Exercise directions: Transcribe the records below exactly as written, from the opening line through the line that contains "[00:00:02.70 to 00:00:03.60]".

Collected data
%%
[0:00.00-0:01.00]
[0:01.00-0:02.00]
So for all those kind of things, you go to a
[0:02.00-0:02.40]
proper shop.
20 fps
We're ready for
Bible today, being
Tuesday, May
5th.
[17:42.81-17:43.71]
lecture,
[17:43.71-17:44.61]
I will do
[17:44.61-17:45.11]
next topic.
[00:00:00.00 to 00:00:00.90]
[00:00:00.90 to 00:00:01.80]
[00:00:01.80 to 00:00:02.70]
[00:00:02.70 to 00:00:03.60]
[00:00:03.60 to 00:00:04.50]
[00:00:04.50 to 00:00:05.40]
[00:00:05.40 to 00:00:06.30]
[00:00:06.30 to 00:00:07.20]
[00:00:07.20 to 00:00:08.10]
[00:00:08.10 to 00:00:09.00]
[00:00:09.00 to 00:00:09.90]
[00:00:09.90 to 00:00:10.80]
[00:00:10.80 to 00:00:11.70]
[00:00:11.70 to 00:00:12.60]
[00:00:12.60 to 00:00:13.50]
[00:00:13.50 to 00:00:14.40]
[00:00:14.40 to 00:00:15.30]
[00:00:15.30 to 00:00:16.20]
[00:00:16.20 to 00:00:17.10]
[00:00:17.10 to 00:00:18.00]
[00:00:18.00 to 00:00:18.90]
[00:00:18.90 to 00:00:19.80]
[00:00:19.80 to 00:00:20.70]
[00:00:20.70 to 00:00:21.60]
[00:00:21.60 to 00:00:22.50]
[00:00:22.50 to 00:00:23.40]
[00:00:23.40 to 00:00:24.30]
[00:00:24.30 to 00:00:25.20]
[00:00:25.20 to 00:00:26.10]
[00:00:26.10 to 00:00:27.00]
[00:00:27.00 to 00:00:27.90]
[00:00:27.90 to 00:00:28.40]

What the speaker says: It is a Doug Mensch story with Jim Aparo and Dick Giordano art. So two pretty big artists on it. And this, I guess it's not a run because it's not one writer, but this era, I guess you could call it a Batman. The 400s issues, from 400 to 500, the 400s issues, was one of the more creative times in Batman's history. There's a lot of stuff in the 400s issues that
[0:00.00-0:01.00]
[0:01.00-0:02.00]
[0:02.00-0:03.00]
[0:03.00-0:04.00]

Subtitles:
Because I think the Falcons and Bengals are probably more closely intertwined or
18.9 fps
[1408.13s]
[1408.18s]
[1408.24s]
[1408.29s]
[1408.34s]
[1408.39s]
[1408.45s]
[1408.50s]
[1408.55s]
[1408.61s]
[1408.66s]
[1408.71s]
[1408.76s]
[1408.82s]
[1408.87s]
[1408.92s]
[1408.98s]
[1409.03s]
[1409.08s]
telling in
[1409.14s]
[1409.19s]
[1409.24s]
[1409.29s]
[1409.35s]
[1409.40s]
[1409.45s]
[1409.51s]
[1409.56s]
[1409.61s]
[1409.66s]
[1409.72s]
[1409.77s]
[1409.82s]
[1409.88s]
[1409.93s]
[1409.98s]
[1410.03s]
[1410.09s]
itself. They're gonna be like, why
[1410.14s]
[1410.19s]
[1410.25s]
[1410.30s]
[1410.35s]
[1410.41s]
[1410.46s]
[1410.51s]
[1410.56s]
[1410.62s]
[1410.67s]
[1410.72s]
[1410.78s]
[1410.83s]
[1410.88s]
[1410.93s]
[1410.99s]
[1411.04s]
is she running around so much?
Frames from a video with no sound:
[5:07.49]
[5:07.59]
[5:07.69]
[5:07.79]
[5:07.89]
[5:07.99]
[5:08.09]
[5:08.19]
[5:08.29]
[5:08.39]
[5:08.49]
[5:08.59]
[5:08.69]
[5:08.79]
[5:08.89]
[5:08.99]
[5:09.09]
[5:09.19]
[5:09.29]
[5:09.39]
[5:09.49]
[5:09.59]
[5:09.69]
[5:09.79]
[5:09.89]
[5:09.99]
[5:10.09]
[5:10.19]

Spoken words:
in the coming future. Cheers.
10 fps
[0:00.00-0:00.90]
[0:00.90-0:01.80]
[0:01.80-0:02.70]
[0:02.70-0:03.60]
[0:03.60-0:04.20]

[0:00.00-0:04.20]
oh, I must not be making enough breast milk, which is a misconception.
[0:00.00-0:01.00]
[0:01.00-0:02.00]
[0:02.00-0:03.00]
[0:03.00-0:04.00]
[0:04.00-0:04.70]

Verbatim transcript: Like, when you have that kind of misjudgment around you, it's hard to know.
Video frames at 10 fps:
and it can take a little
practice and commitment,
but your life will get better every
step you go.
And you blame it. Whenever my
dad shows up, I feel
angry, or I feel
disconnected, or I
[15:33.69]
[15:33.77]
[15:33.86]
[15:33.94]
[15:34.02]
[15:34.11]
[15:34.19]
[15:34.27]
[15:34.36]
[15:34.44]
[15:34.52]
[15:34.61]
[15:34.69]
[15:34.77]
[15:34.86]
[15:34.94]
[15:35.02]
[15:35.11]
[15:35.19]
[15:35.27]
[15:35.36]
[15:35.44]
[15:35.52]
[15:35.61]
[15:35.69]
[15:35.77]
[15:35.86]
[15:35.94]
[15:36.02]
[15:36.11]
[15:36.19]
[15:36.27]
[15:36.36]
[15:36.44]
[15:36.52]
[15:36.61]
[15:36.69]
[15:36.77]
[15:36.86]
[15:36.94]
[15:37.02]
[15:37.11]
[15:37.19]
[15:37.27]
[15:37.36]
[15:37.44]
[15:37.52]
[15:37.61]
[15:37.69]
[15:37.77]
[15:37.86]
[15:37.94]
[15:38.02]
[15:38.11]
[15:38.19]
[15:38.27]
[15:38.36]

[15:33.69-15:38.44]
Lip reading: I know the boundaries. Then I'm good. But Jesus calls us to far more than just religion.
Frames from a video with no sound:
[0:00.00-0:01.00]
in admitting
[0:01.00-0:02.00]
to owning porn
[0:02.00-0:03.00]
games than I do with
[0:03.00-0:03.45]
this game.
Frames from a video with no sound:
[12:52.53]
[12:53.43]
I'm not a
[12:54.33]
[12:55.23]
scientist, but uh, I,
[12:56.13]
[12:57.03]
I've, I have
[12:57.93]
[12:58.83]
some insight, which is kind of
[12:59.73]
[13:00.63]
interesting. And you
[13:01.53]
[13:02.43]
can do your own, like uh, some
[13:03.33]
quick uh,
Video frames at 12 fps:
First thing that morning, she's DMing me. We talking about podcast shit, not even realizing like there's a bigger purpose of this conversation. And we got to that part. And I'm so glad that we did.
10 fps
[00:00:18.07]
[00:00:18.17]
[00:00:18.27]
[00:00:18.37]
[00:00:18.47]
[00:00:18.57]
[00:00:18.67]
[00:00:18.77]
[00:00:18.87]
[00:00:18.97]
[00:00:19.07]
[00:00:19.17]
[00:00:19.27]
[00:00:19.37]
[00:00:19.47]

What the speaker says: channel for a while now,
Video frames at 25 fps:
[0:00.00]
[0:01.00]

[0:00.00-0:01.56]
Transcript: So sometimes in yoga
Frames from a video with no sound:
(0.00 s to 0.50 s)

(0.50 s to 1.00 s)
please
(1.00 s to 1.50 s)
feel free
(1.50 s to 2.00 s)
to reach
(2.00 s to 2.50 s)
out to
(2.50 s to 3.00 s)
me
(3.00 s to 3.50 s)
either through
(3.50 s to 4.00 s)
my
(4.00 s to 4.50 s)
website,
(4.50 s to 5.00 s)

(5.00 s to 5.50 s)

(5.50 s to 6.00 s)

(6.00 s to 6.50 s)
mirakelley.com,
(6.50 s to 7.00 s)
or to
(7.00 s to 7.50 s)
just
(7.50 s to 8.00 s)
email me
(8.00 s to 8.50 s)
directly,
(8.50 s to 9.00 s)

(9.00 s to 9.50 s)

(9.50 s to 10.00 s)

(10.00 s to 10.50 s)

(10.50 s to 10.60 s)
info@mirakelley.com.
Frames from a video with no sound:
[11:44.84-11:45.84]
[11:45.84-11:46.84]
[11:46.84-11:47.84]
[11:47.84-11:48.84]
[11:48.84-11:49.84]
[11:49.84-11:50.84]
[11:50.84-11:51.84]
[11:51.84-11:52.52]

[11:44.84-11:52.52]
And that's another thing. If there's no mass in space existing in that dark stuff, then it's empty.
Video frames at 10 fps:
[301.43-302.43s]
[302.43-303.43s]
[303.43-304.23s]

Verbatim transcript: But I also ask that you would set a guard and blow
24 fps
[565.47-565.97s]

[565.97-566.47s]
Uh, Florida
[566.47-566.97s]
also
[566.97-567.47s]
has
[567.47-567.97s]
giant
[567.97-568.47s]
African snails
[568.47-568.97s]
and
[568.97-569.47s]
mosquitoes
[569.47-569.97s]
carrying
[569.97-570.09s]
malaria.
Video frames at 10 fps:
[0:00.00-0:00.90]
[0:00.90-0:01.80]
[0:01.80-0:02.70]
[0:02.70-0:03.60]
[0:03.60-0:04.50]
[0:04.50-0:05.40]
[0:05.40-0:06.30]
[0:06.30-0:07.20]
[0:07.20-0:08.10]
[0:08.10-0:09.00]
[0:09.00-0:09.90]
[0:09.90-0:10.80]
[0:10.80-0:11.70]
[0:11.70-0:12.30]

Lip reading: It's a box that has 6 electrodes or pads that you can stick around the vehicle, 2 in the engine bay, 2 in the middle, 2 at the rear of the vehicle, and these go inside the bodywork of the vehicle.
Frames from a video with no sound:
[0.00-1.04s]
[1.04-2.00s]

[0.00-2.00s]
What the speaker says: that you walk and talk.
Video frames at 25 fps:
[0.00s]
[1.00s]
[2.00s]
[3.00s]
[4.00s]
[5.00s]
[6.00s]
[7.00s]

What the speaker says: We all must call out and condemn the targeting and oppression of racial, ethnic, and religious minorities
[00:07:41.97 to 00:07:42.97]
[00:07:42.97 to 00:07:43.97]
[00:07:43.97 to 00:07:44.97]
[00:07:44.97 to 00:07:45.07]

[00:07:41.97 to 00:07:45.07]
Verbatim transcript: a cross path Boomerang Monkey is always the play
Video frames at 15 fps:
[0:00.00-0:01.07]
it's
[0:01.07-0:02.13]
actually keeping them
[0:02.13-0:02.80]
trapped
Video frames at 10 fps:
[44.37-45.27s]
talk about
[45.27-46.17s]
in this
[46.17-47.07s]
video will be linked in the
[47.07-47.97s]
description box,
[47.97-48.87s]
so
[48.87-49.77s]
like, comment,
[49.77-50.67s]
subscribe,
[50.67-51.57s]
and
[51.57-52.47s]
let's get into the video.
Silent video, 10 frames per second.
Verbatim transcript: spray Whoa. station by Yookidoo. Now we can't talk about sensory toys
%%
Solution:
[0:00.00-0:01.00]
[0:01.00-0:02.00]
So for all those kind of things, you go to a
[0:02.00-0:02.40]
proper shop.
20 fps
We're ready for
Bible today, being
Tuesday, May
5th.
[17:42.81-17:43.71]
lecture,
[17:43.71-17:44.61]
I will do
[17:44.61-17:45.11]
next topic.
[00:00:00.00 to 00:00:00.90]
[00:00:00.90 to 00:00:01.80]
[00:00:01.80 to 00:00:02.70]
[00:00:02.70 to 00:00:03.60]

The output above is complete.